The DISC model, widely popularized in 1928 by psychologist William Moulton Marsten, recognizes four broad categories for human behavior:
- Dominance (D)
- Influence (I)
- Steadiness (S)
- Conscientiousness (C)
Each of these categories corresponds to a different type of leadership style.
- Dominant leaders often want to change the status quo and are willing to say anything to anybody in front of anyone.
- Influencing leaders find interacting with people to be their favorite part of their jobs and often consider themselves charming and charismatic.
- Steady leaders are often described as calm, patient, and unemotional. They believe that keeping the peace among team members is critical to success.
- Conscientious leaders prefer to have all the facts before making a decision and would be bothered by assigning a “behavioral type” without first seeing all the background research.
When you’re managing others, it’s important to have empathy so you can understand how your direct reports communicate. If they’re an influencer personality type who loves being social and keeping people happy, giving them hard feedback using a dominant style could rub them the wrong way. Part of becoming a good coach and leader is learning how each of your team members communicates and finding ways to match or adjust to that.
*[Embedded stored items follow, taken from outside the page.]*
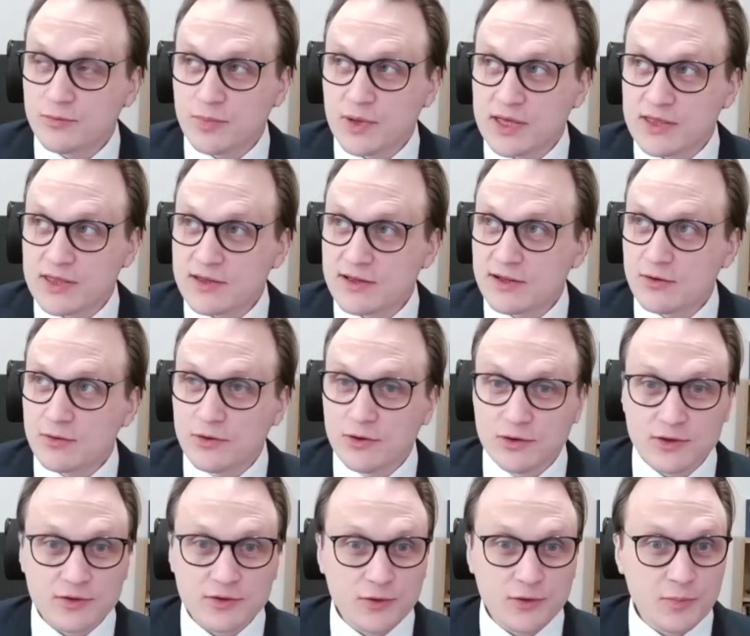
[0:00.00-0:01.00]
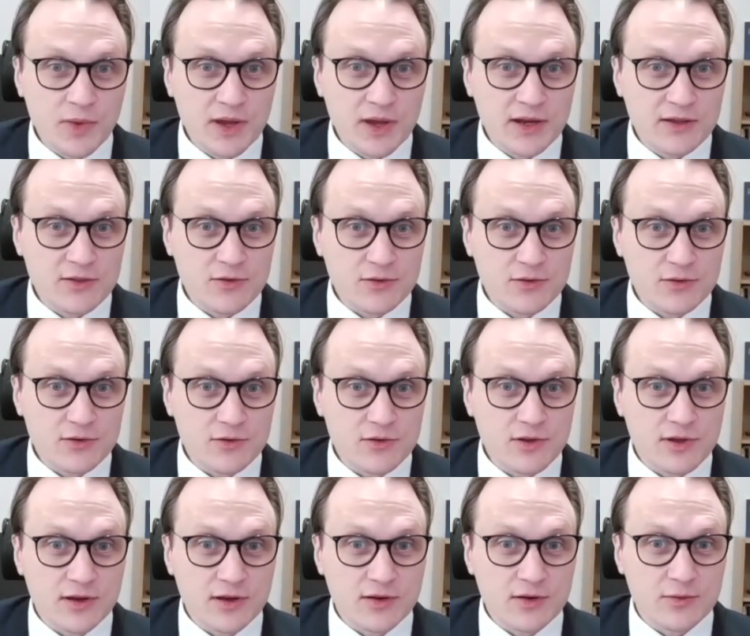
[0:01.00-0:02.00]
basically all the top
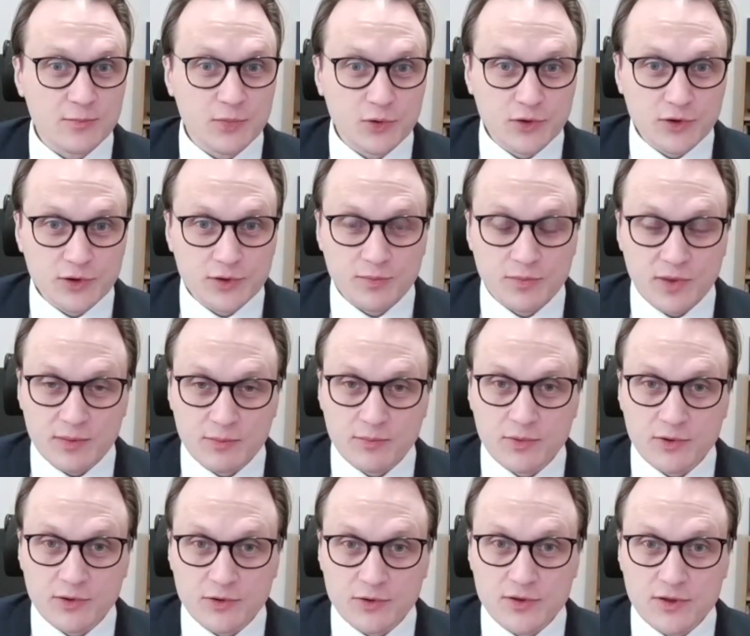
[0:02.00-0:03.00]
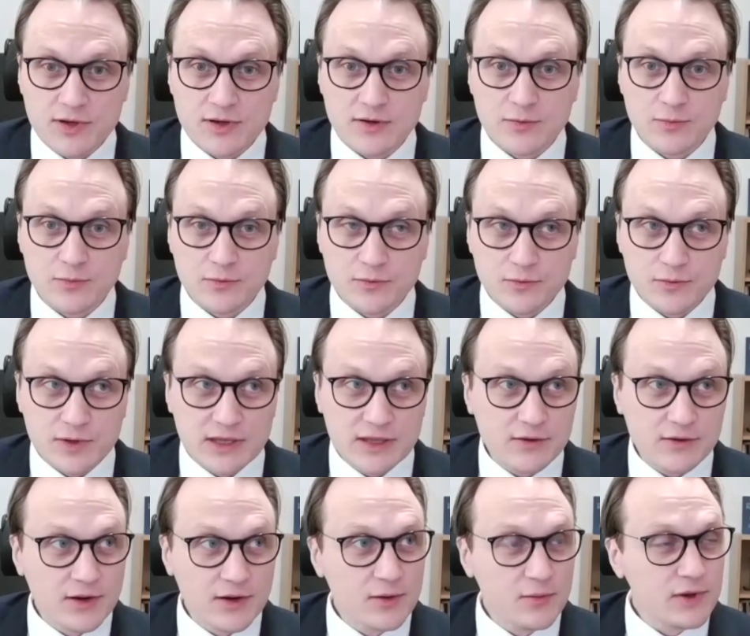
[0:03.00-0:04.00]
managers and board members, and
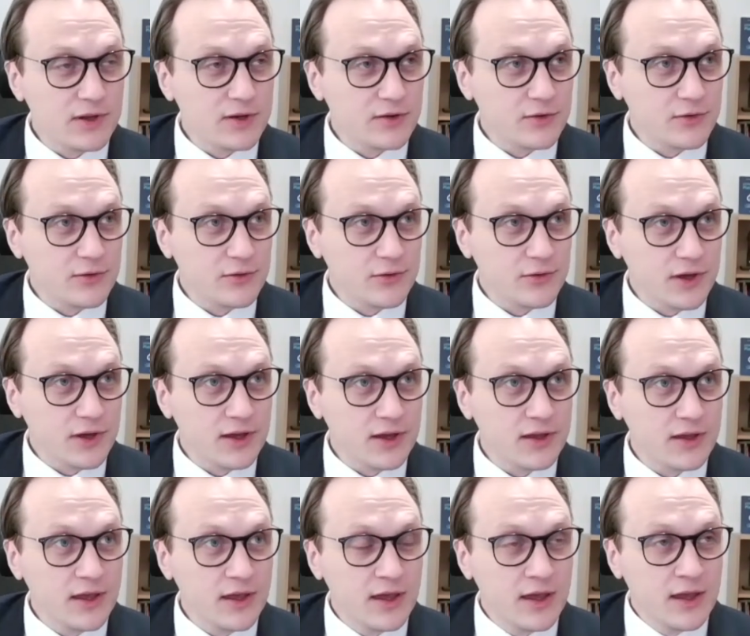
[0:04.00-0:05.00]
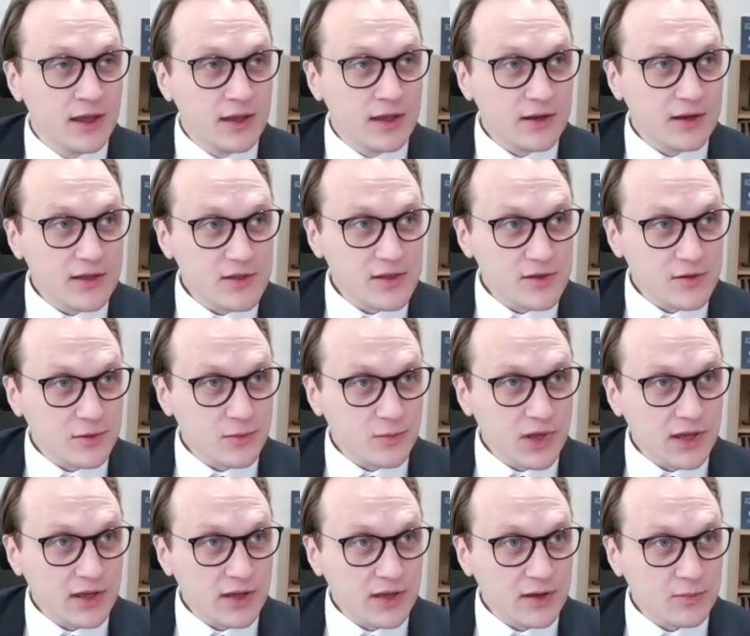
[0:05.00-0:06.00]
we really went through the
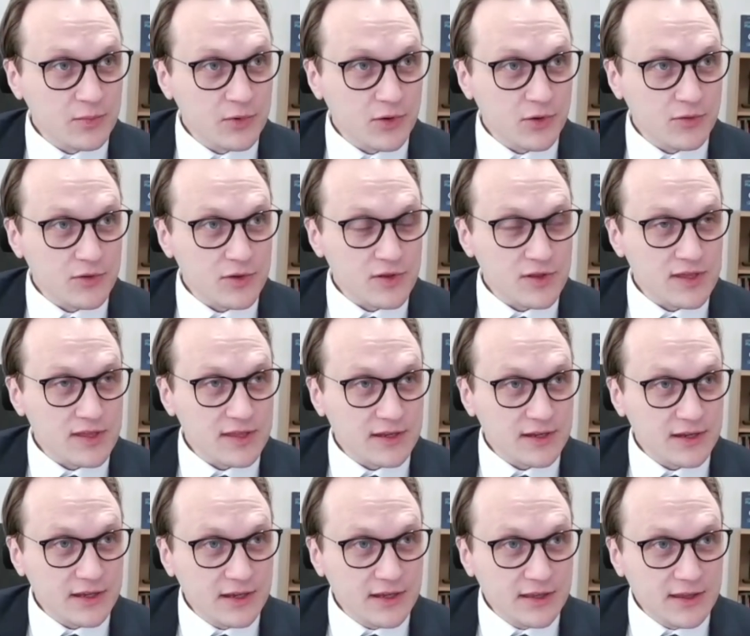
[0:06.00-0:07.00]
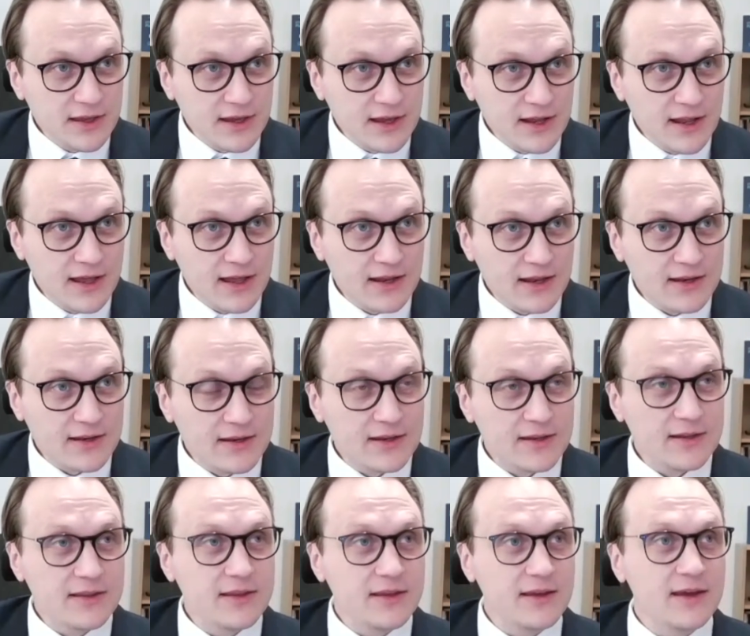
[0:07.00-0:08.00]
decision-making processes in detail, and
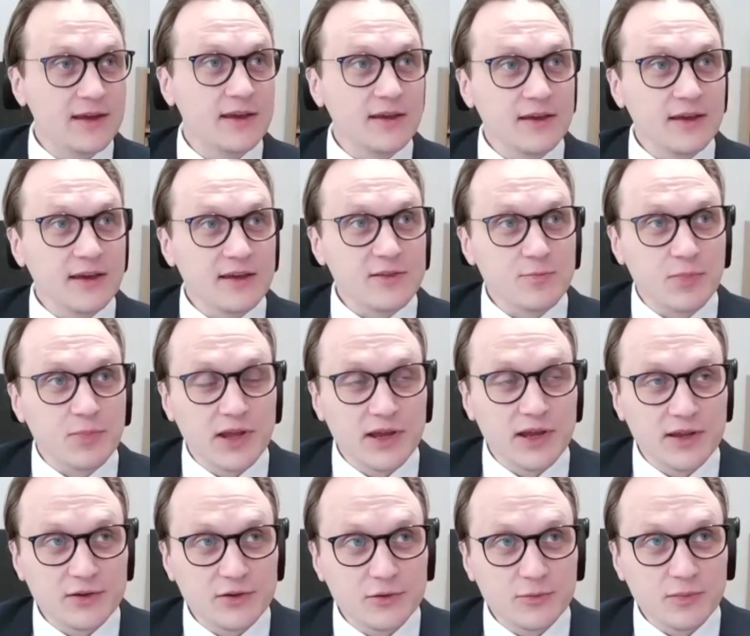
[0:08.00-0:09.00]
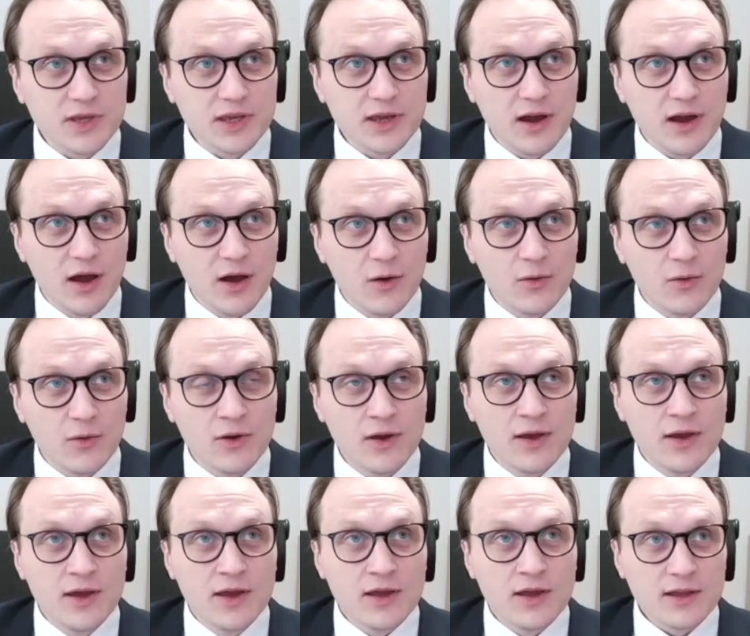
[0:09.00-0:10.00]
they explained to me how
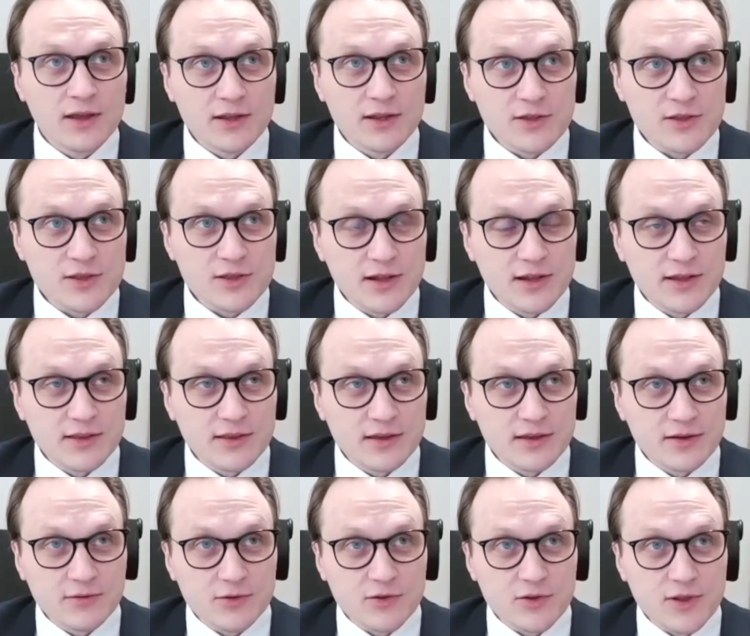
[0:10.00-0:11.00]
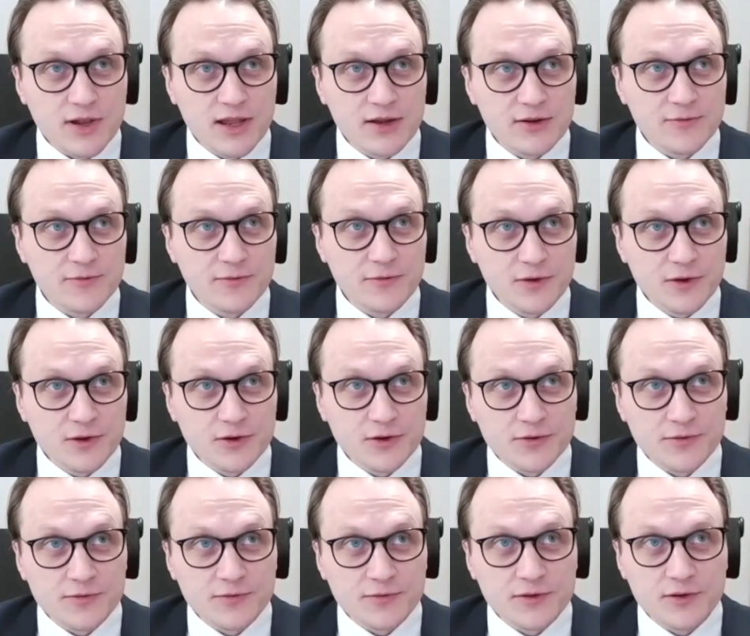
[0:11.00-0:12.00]
initially there was a lot of
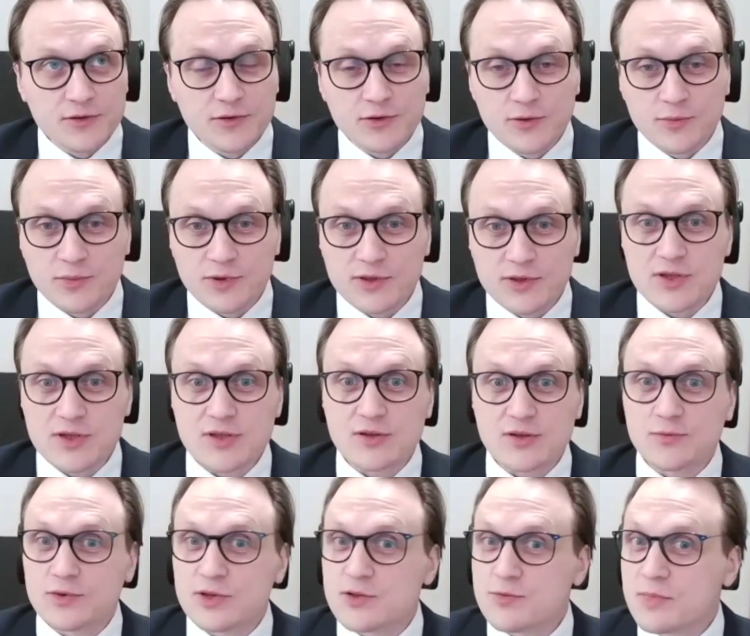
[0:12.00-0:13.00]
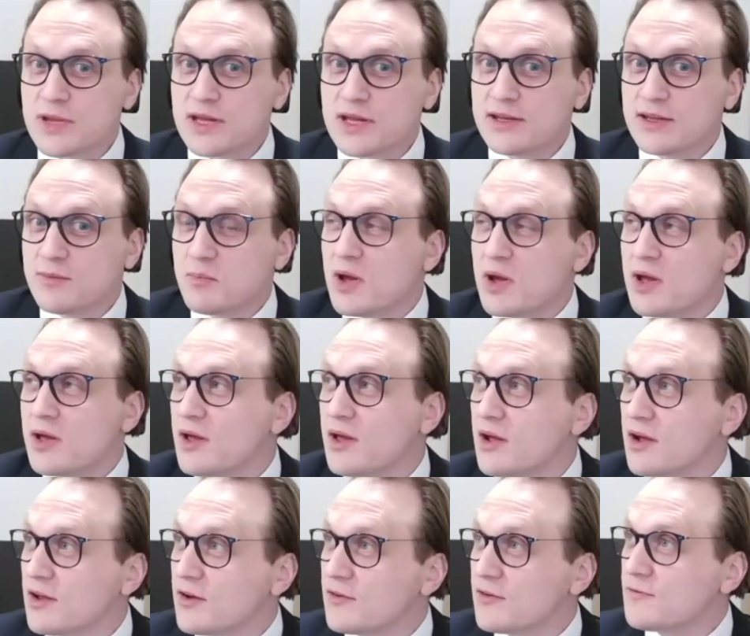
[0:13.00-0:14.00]
fear of the new competition, which made them
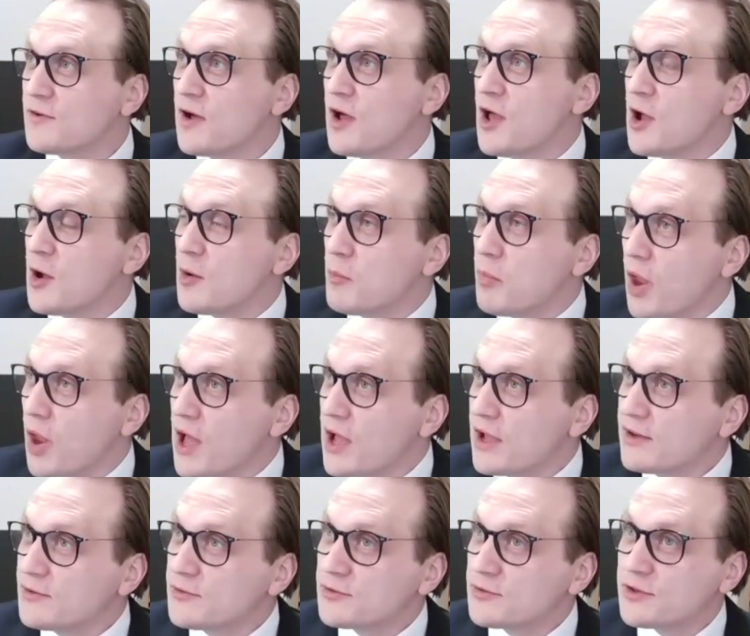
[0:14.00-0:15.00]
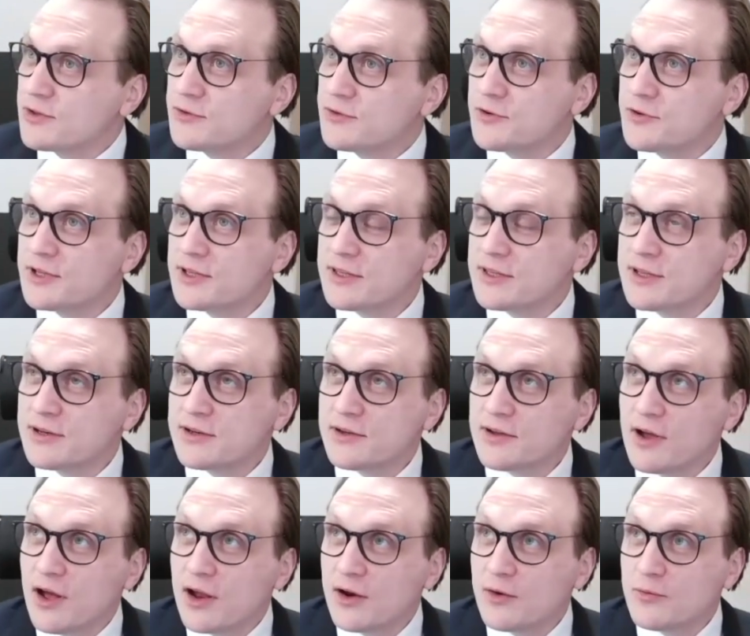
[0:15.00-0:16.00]
kind of blind to the threat
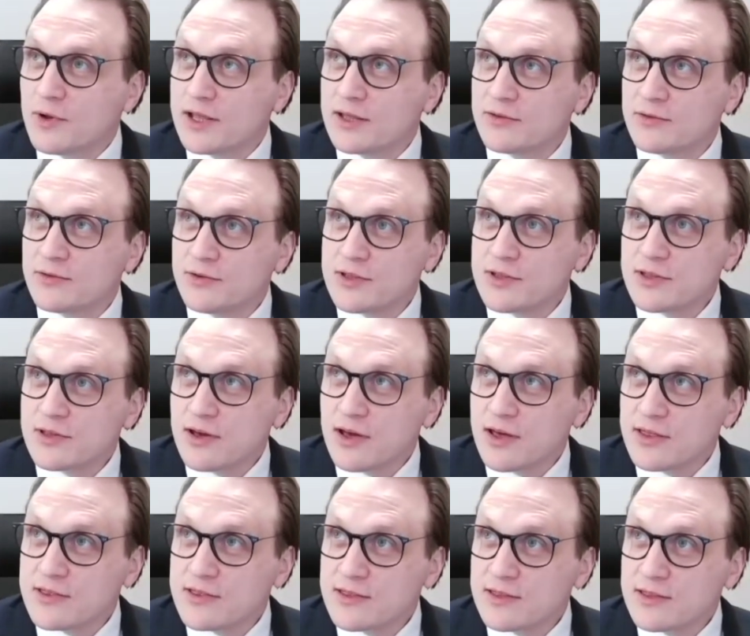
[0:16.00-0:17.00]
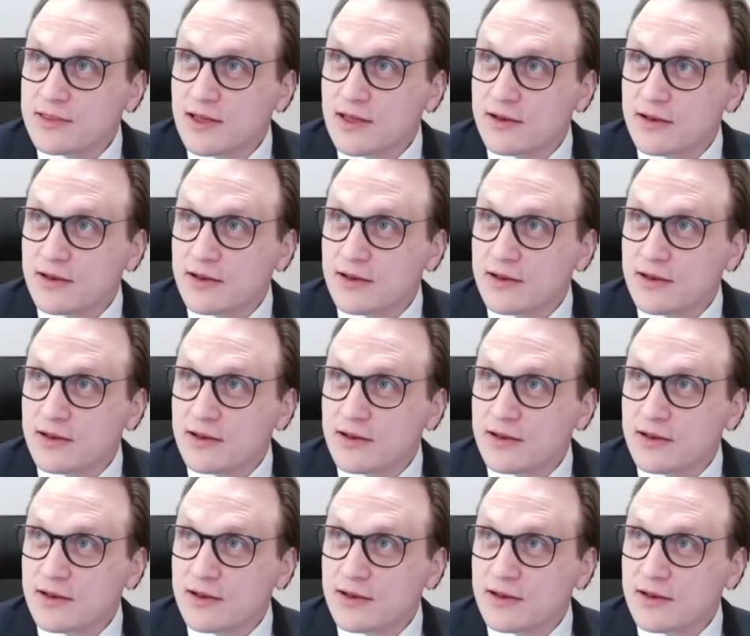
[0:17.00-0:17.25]
and unwilling to discuss it.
Consider asking your direct reports to take a personality quiz or self-report which communication style they feel most closely represents theirs. Then ask them how they like to give and receive feedback so you can be conscious of their preferences in the future while also helping them become more adaptable in interacting with those who have different communication styles.
Why leadership training matters.
Anyone who’s been in a leadership position knows being good at the day-to-day tasks required to do your job is only half the battle. Having the skills to empower, develop, and connect with employees is equally, if not more, important in a leadership position.
Most of us don’t learn these personal skills in our day to day roles, but they can be easily taught with the right platform and a continuous learning mindset.
Organizations should be encouraged to develop their entire employee base using whole person development and a focus on the foundations of leading and managing before they’re ever in leadership positions. This practice:
- Creates an environment where employees feel their growth is invested in
- Creates more productive, better-communicating teams
- Provides the organization with a pipeline of leadership ready team members to hire internally
Any person, regardless of role or level, can serve as a leader in their workplace and community. Making a commitment to developing all employees within an organization not only benefits the company with a leadership-ready employee pipeline, but it also creates happier, more loyal employees throughout your organization.